Today we’d like to introduce you to Keishla Oquendo.
Hi Keishla, thanks for sharing your story with us. To start, maybe you can tell our readers some of your backstory.
I’m an artist who found storytelling through performance first. Before film, there was acting. I was drawn to the way emotion could live in a body, in silence, in a glance that says everything before dialogue ever arrives. Even now, when I’m not acting, I still approach filmmaking the same way: using myself as part of the creative paintbrush. I love collaboration and becoming a key piece in bringing a story to life, whether that’s through cinematography, directing, or shaping emotional tone on set.
I grew up in the Bronx, moving constantly between neighborhoods and states, often chasing stability that was never met. My childhood was marked by homelessness, family incarceration, and learning how to survive on very little. At a certain point in my life my brothers and I were separated by Child Protective Services, and I saw how hard my mom fought—it was truly remarkable. She had a goal to get us back and did so within a year. At seventeen, I left for college searching for something solid, but I’ve realized the artist’s path often means continuing to leap into uncertainty anyway. Somewhere between survival and ambition, I started learning how to dream bigger than the life I came from.
Can you talk to us a bit about the challenges and lessons you’ve learned along the way. Looking back would you say it’s been easy or smooth in retrospect?
My biggest obstacle has often been myself. Imposter syndrome can feel like carrying a noisy ghost onto every set, whispering that everyone else belongs there more than you do. I’ve spent years trying to prove I deserve a seat at the table, pouring myself into education and craft because I never wanted passion alone to be the only thing I had.
Coming from instability, there’s a deep fear of failure attached to pursuing art, especially in an industry that rarely feels financially safe. I’m over $200,000 in debt pursuing higher education in film, and there are still moments where I compare myself to masters I have no right or need to compare myself to and feel miles away. But I’ve learned that artistry is not about having all of the tools. It’s about using what you do have to tell the story and collaborating/researching to gain as much knowledge as possible for the work at hand.
Thanks for sharing that. So, maybe next you can tell us a bit more about your work?
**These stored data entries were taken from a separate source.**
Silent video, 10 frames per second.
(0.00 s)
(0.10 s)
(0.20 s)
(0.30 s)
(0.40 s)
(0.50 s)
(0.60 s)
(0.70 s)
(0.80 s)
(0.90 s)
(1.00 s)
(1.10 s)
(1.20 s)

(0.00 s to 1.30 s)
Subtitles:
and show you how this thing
My work gravitates toward emotional drama because emotion has always felt universal to me. I’m interested in the private wars people carry inside themselves: identity, shame, longing, faith, desire, grief, transformation. I want audiences to feel what the characters feel rather than simply observe them from a distance. If a film can make someone sit in discomfort, ache with a character, or recognize themselves in silence, then I feel I’ve done my job.
Visually, I’m drawn to cinematic storytelling that feels intimate and textured. I’ve had the opportunity to learn Steadicam operation, shoot on film, work in vertical formats, and gain experience on reality television productions. Several films I’ve DP’d have screened at festivals, including ImageOut, Atlanta Film Festival, and Atlanta Horror Film Festival. I also assistant-directed a music video that will be screened at the Berlin Fashion Film Festival in June 2026, and acted in a short film that was accepted into festivals, including Indie Short Fest.
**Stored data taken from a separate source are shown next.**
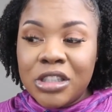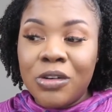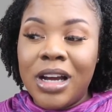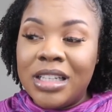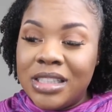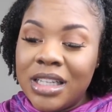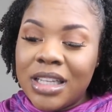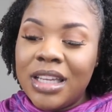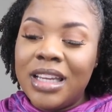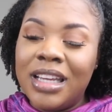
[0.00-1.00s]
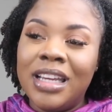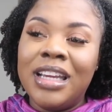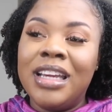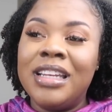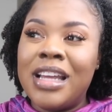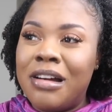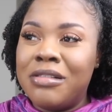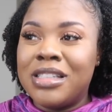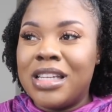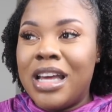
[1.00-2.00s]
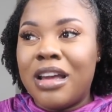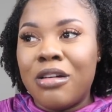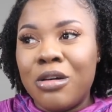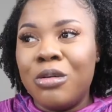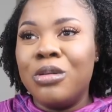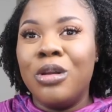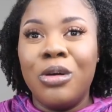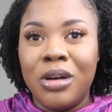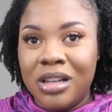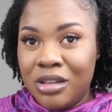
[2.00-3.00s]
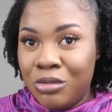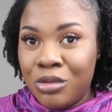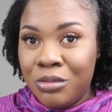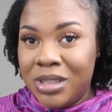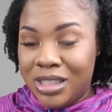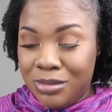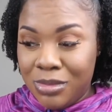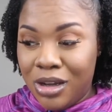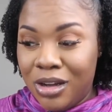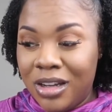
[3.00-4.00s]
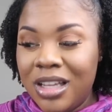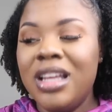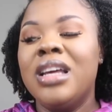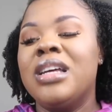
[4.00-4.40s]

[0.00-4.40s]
So I took it, and now it's like, oh Lord, the room is small.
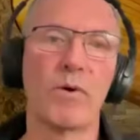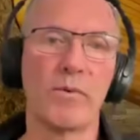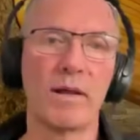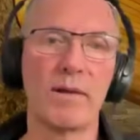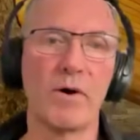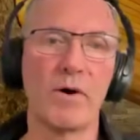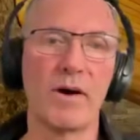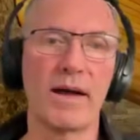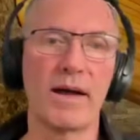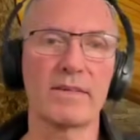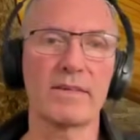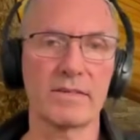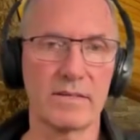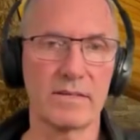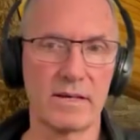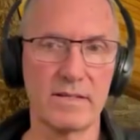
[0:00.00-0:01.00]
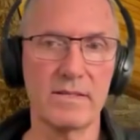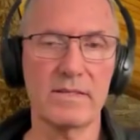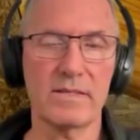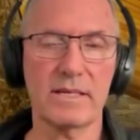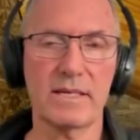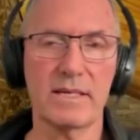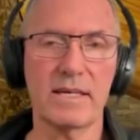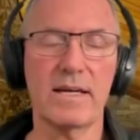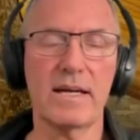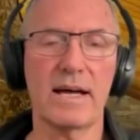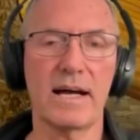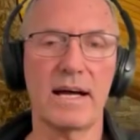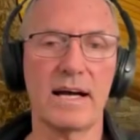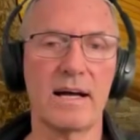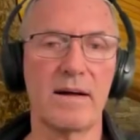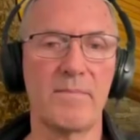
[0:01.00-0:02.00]
one of my other sons here,
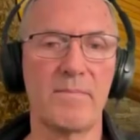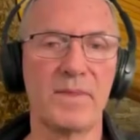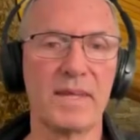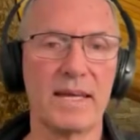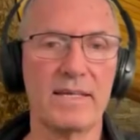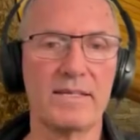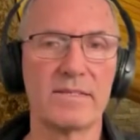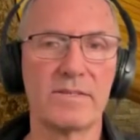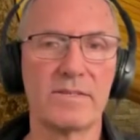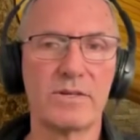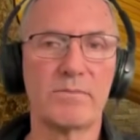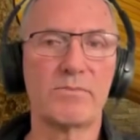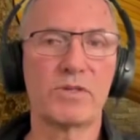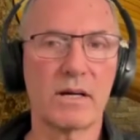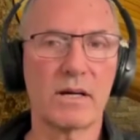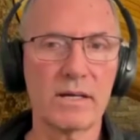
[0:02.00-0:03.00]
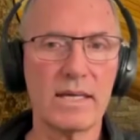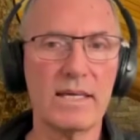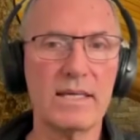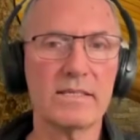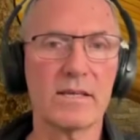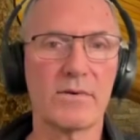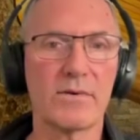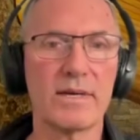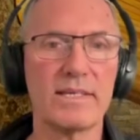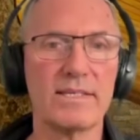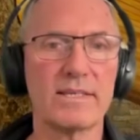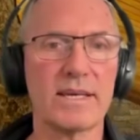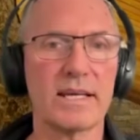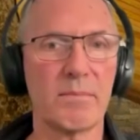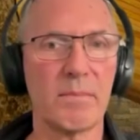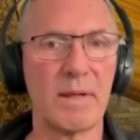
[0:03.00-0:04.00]
he's a gym junkie, so he's
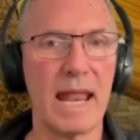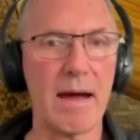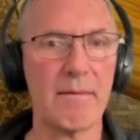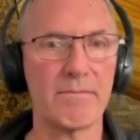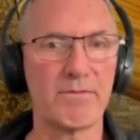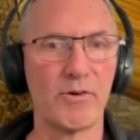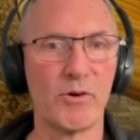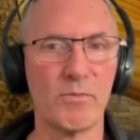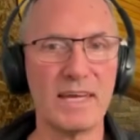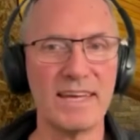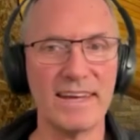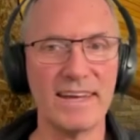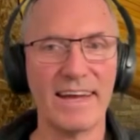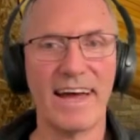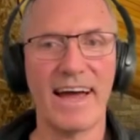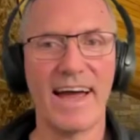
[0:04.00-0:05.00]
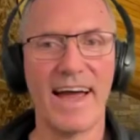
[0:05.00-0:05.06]
set up an app for me,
If we knew you growing up, how would we have described you?
Growing up felt like living between two worlds. At home, survival came first. My family knew how to stretch almost nothing into enough, and creativity often looked less like art and more like endurance. At the same time, the church became a second home. I was deeply involved in a Pentecostal community, attending services multiple times a week and spending so much time at my pastor’s house that people nicknamed me “Churchy.”
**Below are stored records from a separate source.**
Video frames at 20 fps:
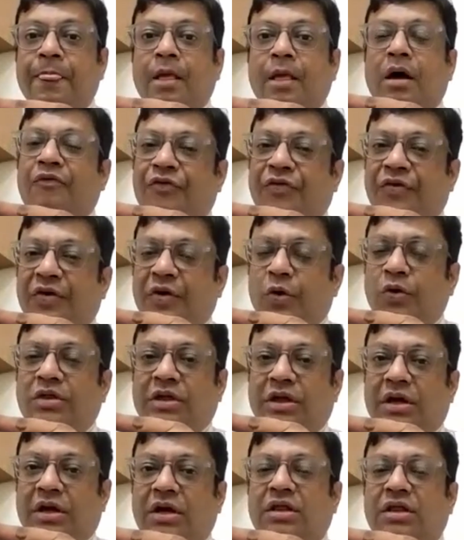A few
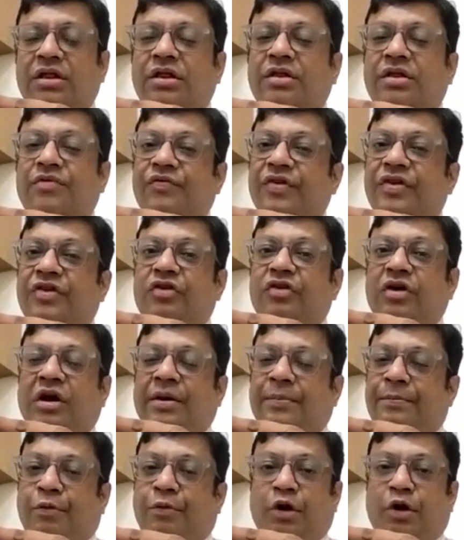things which
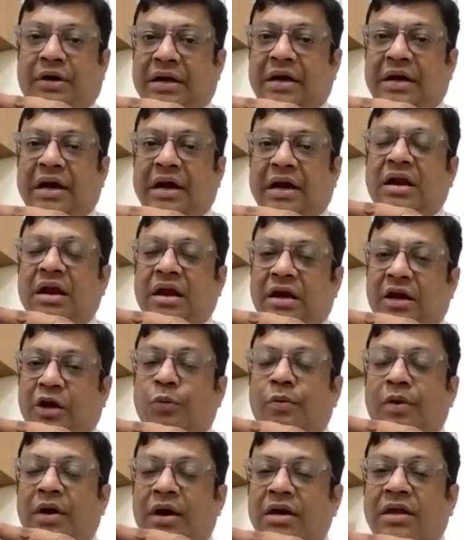are important, I'll
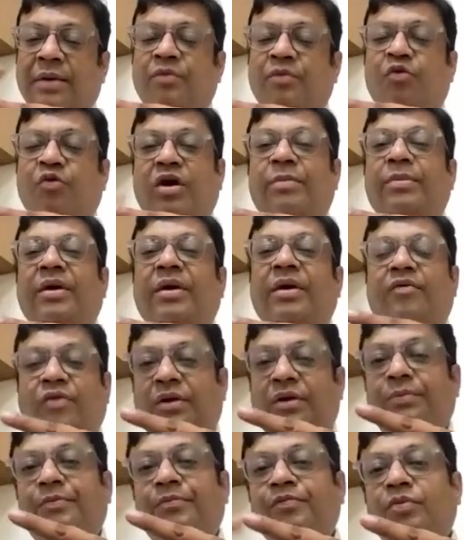enumerate them one by one.
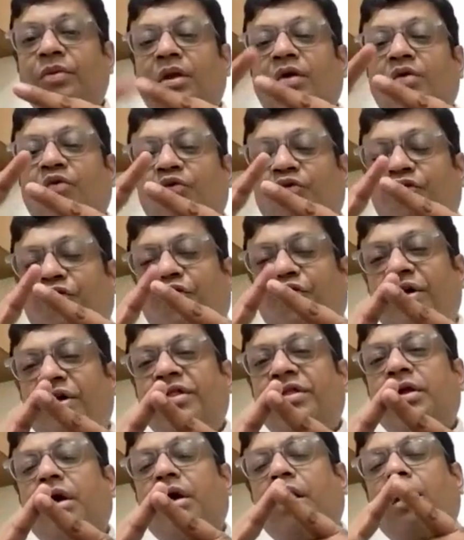
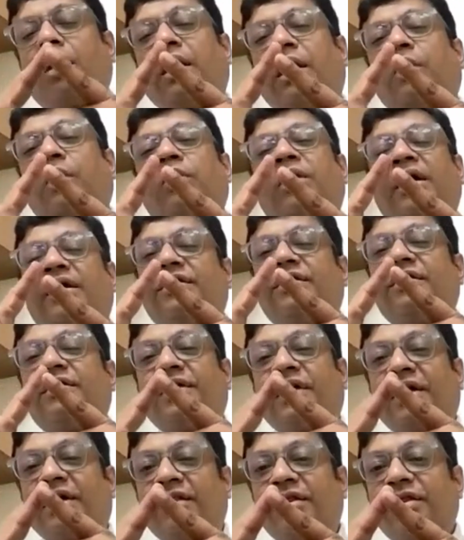First, regular
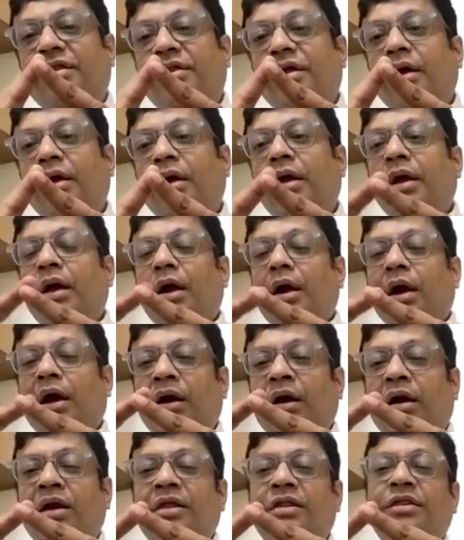exercise.
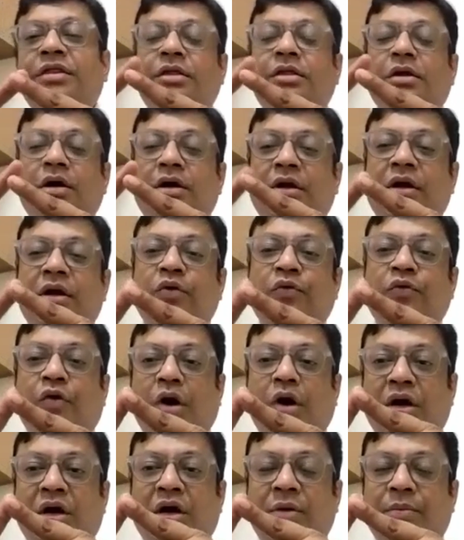At least 30 to
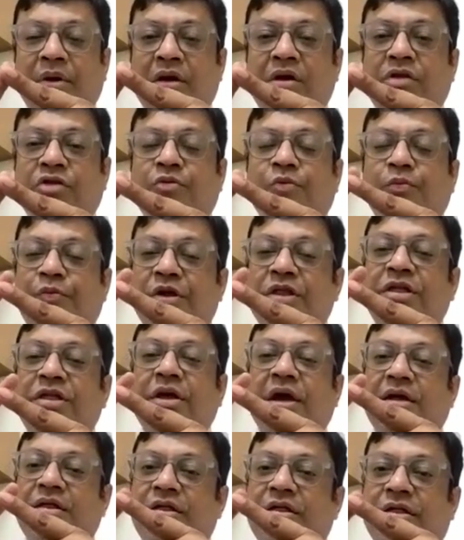40 minutes of brisk
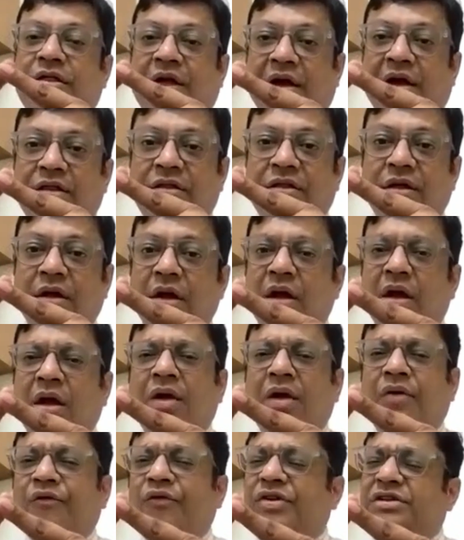exercise,
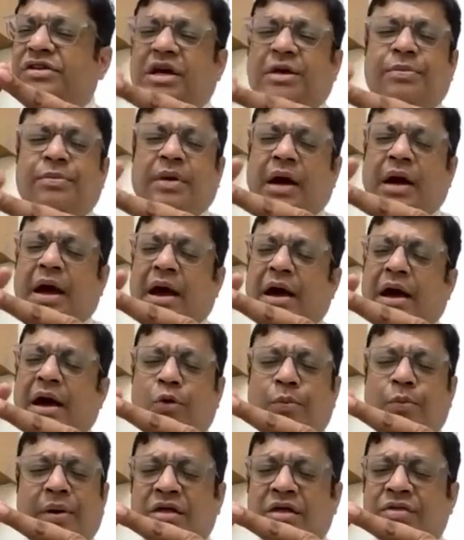which can be
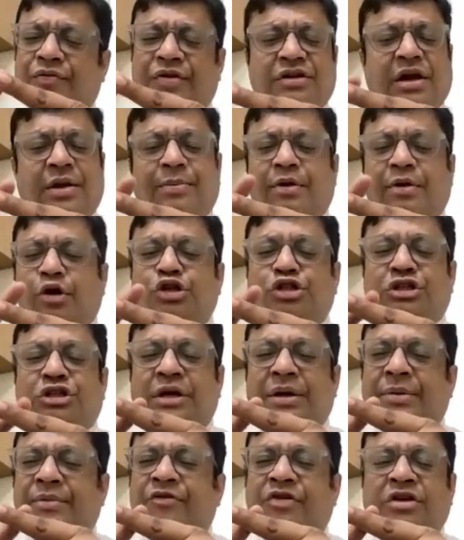aerobics, which can be a
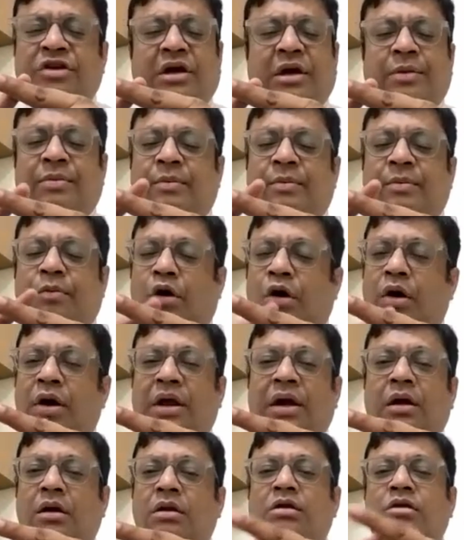gym, which can be
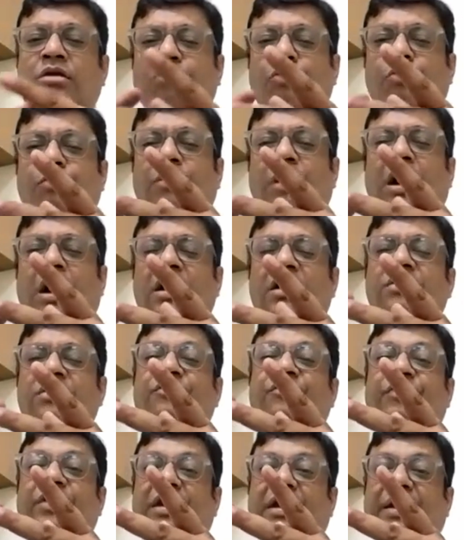morning run, Zumba, is
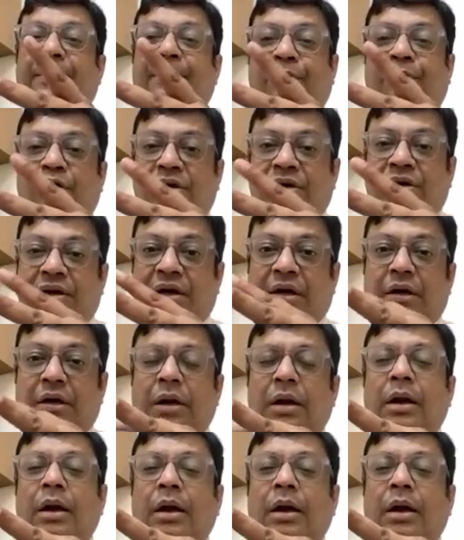very important.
Faith shaped me profoundly, but so did the quiet realization that I was different long before I knew how to name it myself. People around me often sensed my queerness before I could even admit it internally. That tension between faith, identity, shame, love, and self-discovery continues to influence my work today. A lot of my art exists in that in-between space: the collision between who we are taught to be and who we eventually allow ourselves to become.